[Saved entries]
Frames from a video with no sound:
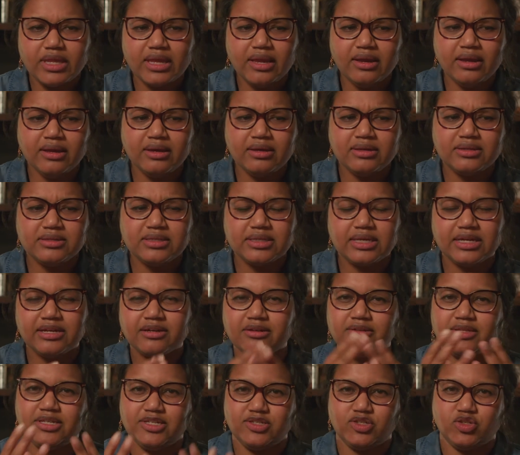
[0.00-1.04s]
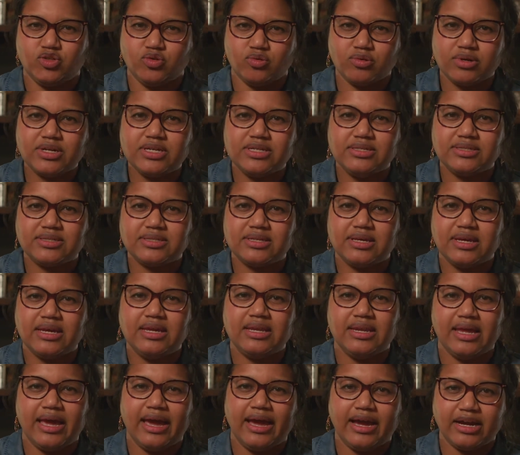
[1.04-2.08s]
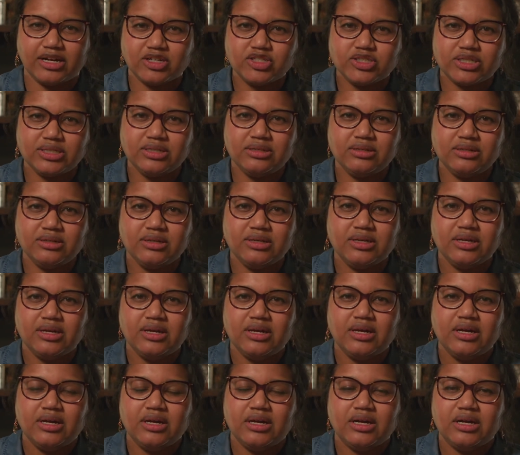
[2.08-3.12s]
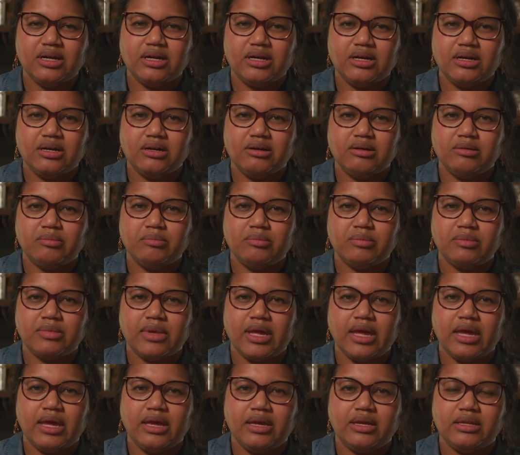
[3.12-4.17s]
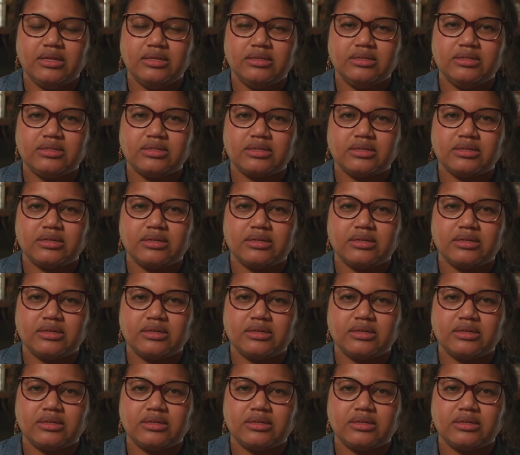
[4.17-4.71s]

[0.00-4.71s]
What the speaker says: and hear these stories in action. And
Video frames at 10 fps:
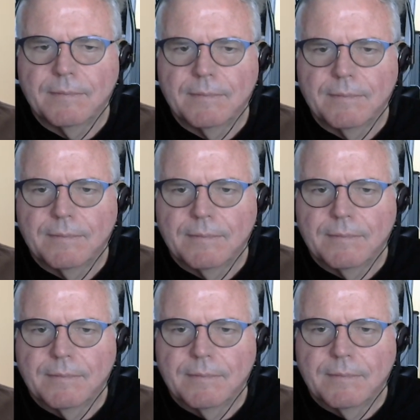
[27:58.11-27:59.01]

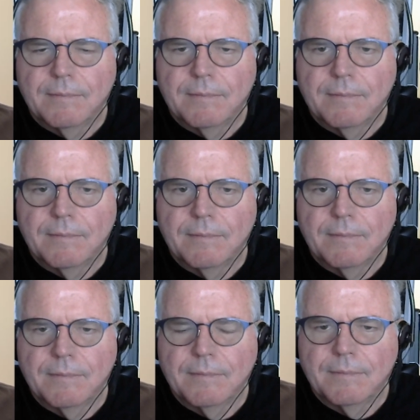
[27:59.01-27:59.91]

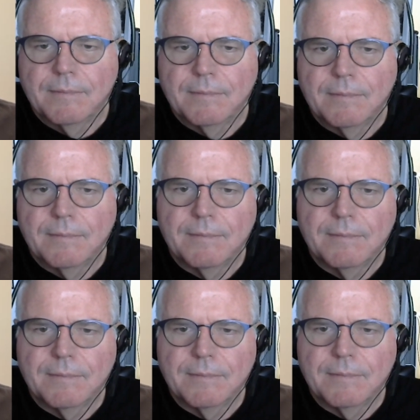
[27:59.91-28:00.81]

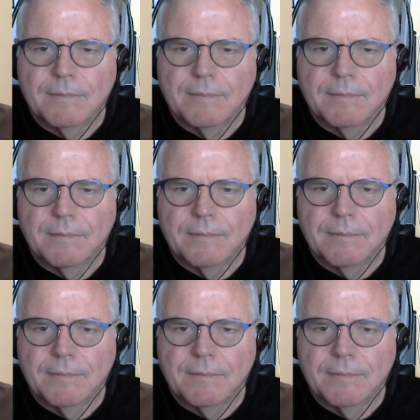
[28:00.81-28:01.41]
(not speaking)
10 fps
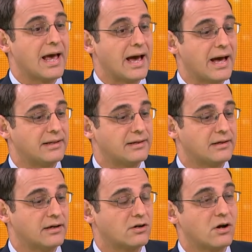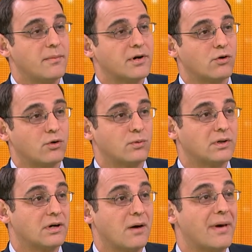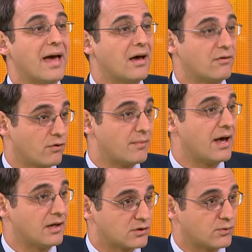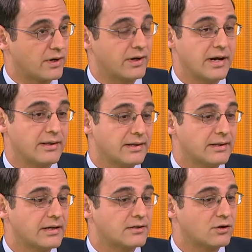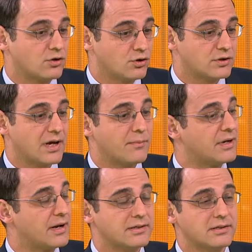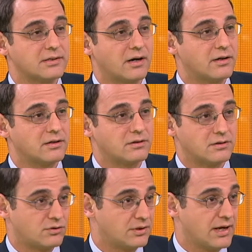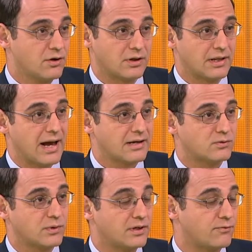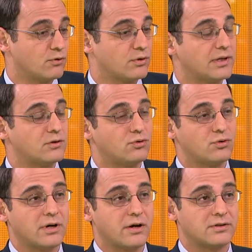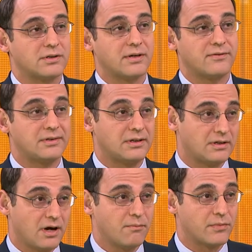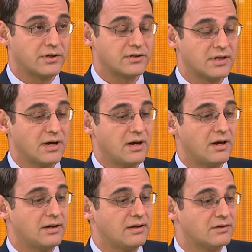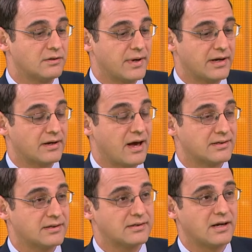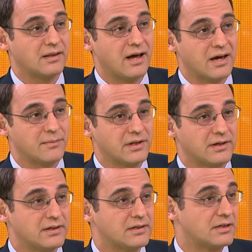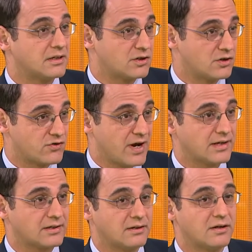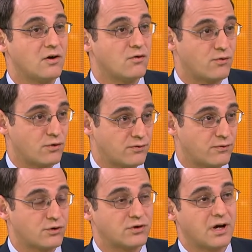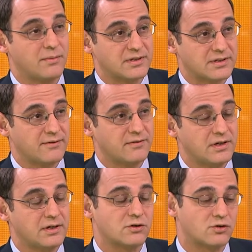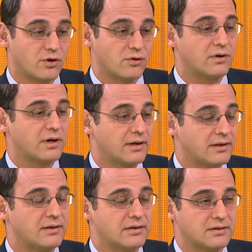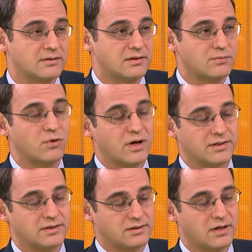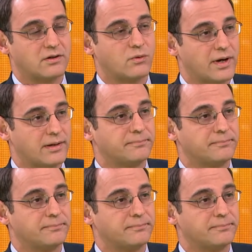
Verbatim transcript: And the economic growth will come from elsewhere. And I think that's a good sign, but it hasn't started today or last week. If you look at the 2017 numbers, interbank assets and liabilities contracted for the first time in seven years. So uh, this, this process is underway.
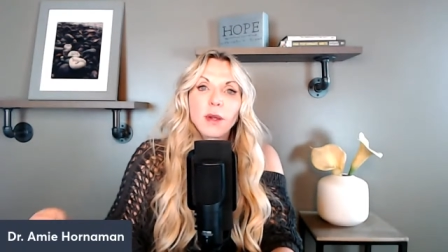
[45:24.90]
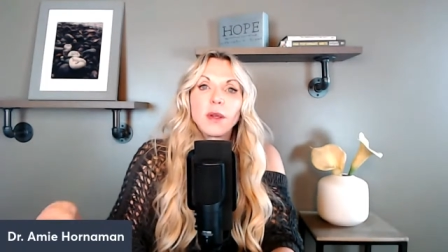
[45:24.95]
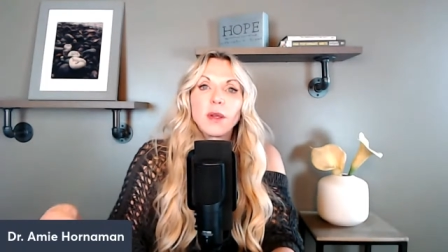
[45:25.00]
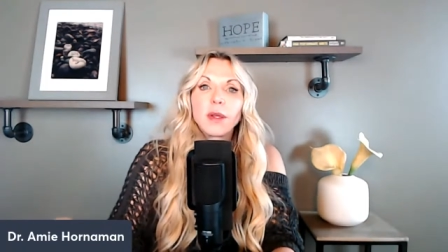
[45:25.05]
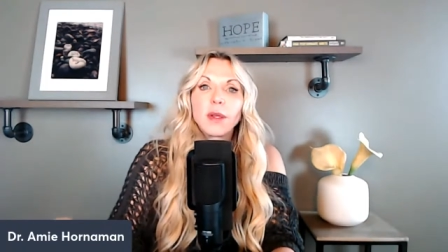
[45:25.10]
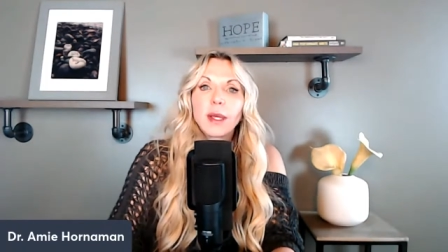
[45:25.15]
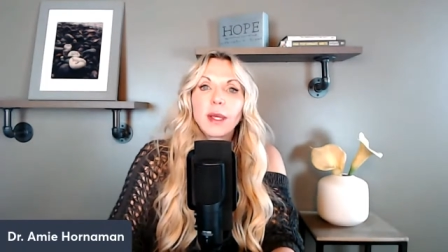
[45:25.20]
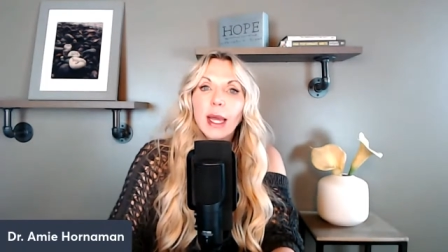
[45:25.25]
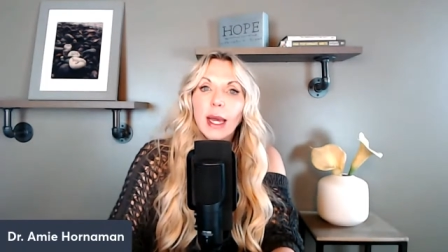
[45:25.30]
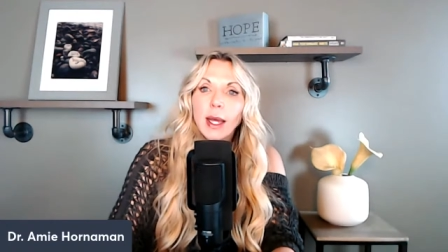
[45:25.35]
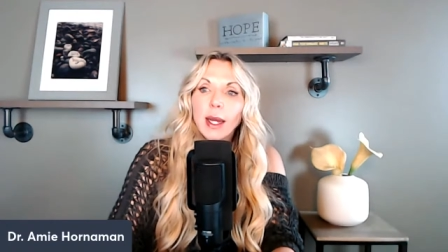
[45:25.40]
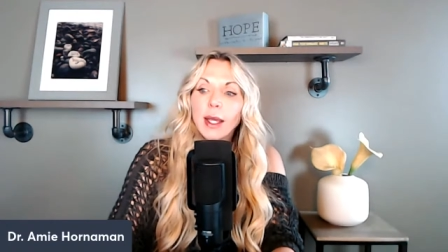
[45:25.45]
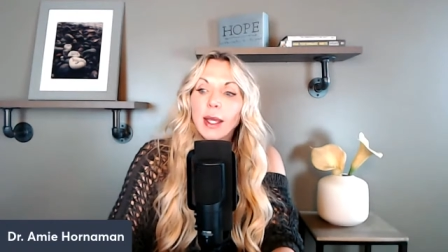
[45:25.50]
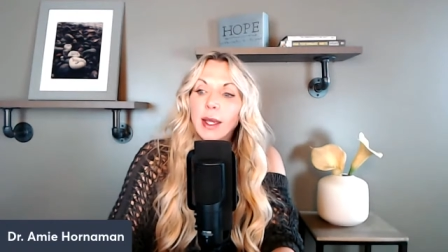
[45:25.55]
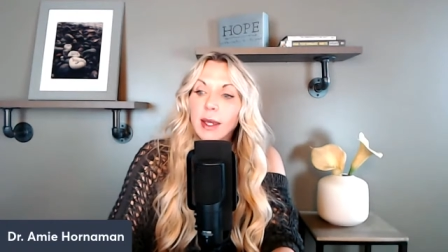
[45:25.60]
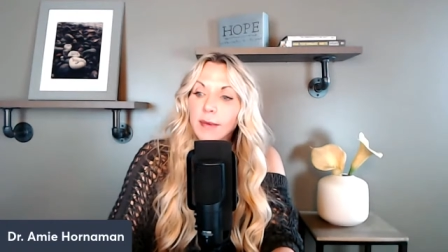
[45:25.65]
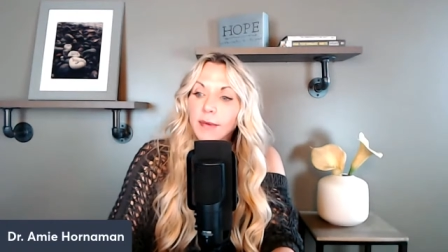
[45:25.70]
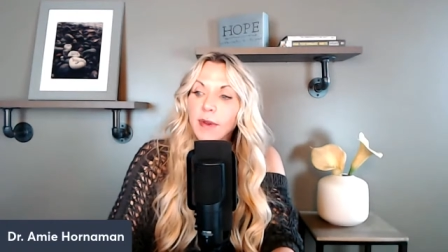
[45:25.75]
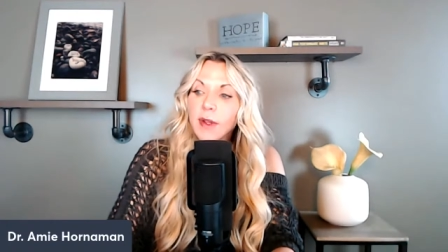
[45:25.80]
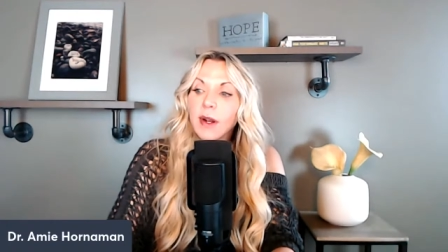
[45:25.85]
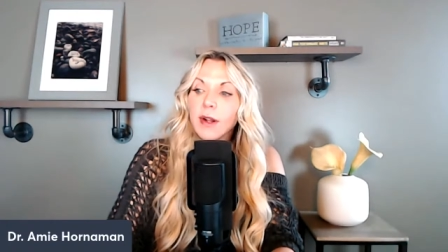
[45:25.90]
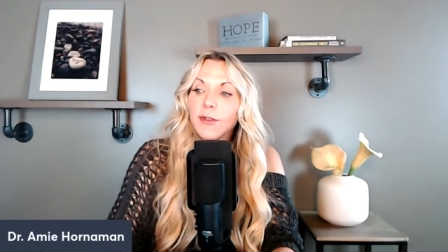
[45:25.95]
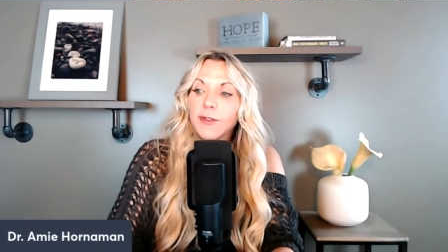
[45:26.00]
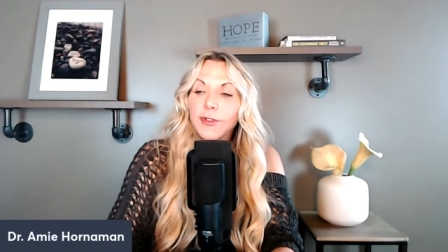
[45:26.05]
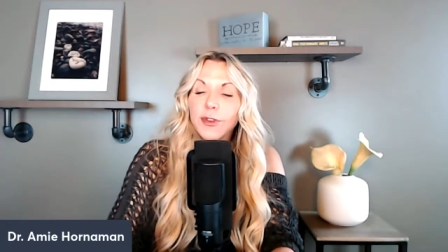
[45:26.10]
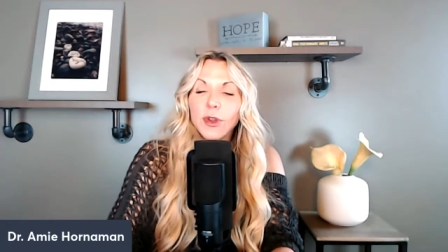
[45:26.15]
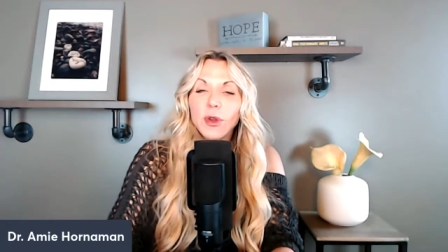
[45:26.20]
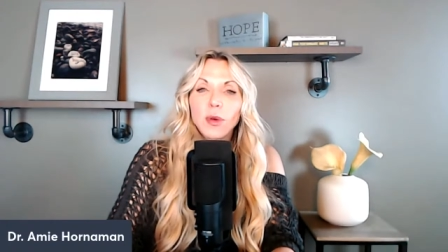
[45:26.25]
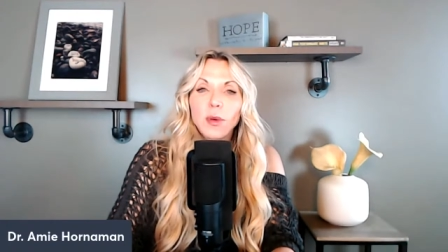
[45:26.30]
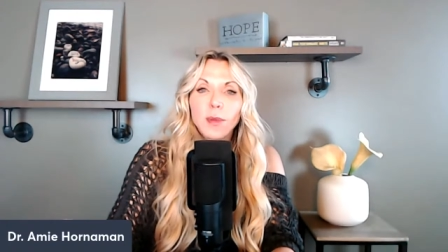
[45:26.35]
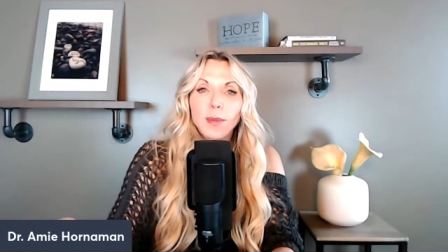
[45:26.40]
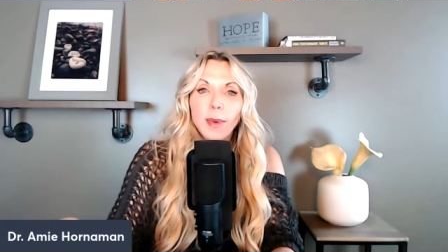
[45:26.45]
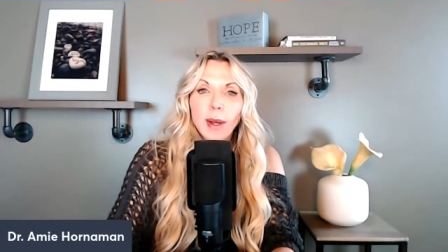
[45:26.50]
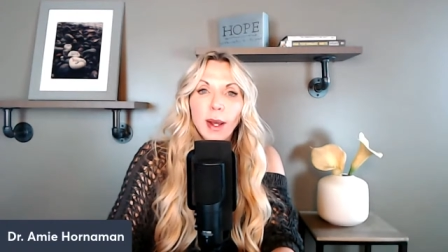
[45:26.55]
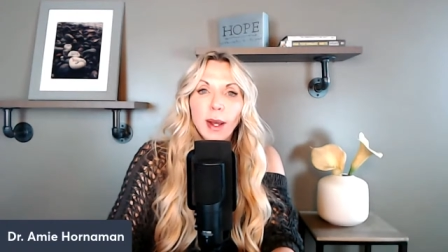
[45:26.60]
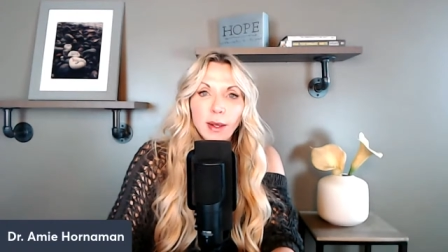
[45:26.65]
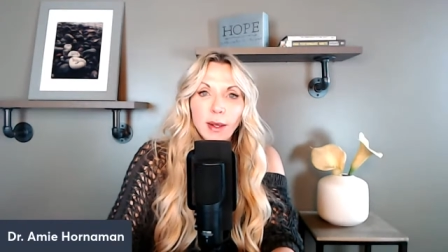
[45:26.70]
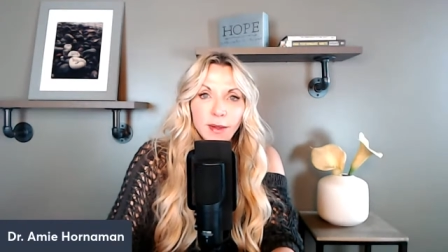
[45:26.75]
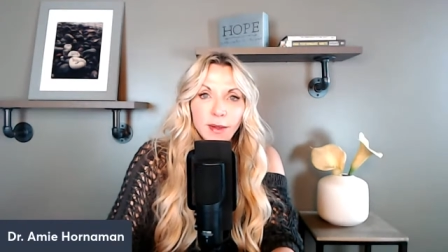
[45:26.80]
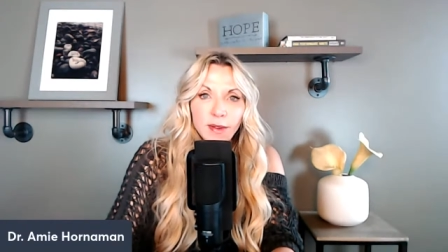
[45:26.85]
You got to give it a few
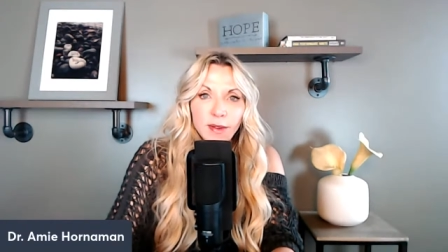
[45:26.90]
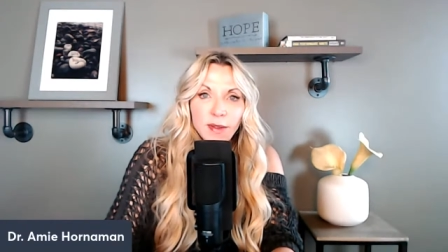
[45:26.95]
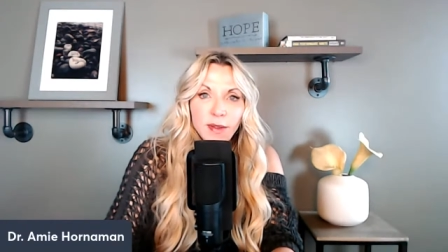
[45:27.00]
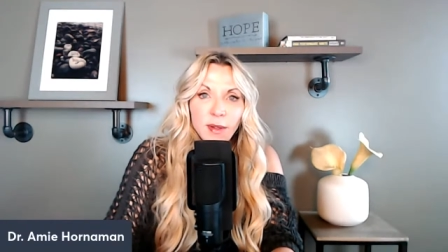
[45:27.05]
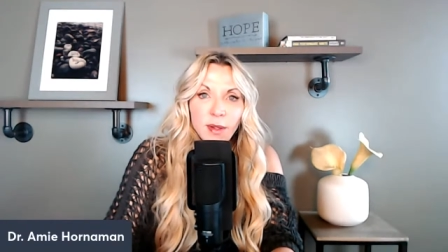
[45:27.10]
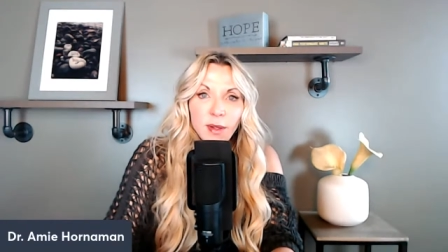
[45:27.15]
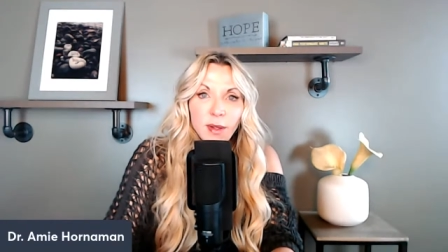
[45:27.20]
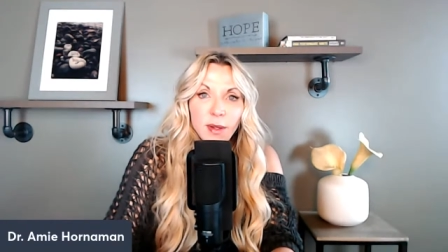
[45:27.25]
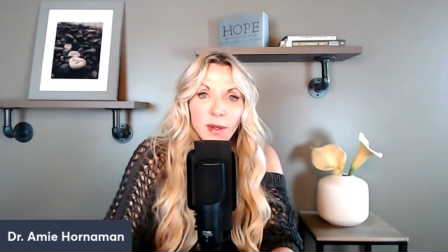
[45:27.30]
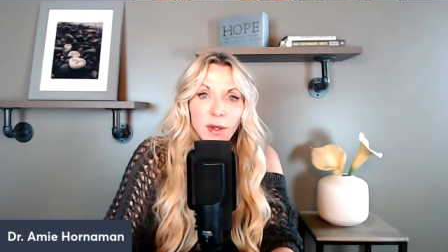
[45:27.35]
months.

What the exercise asks: Start at the first line and set down all of the data exactly, passing over the pictures.

Response area:
Frames from a video with no sound:
[0.00-1.04s]
[1.04-2.08s]
[2.08-3.12s]
[3.12-4.17s]
[4.17-4.71s]

[0.00-4.71s]
What the speaker says: and hear these stories in action. And
Video frames at 10 fps:
[27:58.11-27:59.01]

[27:59.01-27:59.91]

[27:59.91-28:00.81]

[28:00.81-28:01.41]
(not speaking)
10 fps
Verbatim transcript: And the economic growth will come from elsewhere. And I think that's a good sign, but it hasn't started today or last week. If you look at the 2017 numbers, interbank assets and liabilities contracted for the first time in seven years. So uh, this, this process is underway.
[45:24.90]
[45:24.95]
[45:25.00]
[45:25.05]
[45:25.10]
[45:25.15]
[45:25.20]
[45:25.25]
[45:25.30]
[45:25.35]
[45:25.40]
[45:25.45]
[45:25.50]
[45:25.55]
[45:25.60]
[45:25.65]
[45:25.70]
[45:25.75]
[45:25.80]
[45:25.85]
[45:25.90]
[45:25.95]
[45:26.00]
[45:26.05]
[45:26.10]
[45:26.15]
[45:26.20]
[45:26.25]
[45:26.30]
[45:26.35]
[45:26.40]
[45:26.45]
[45:26.50]
[45:26.55]
[45:26.60]
[45:26.65]
[45:26.70]
[45:26.75]
[45:26.80]
[45:26.85]
You got to give it a few
[45:26.90]
[45:26.95]
[45:27.00]
[45:27.05]
[45:27.10]
[45:27.15]
[45:27.20]
[45:27.25]
[45:27.30]
[45:27.35]
months.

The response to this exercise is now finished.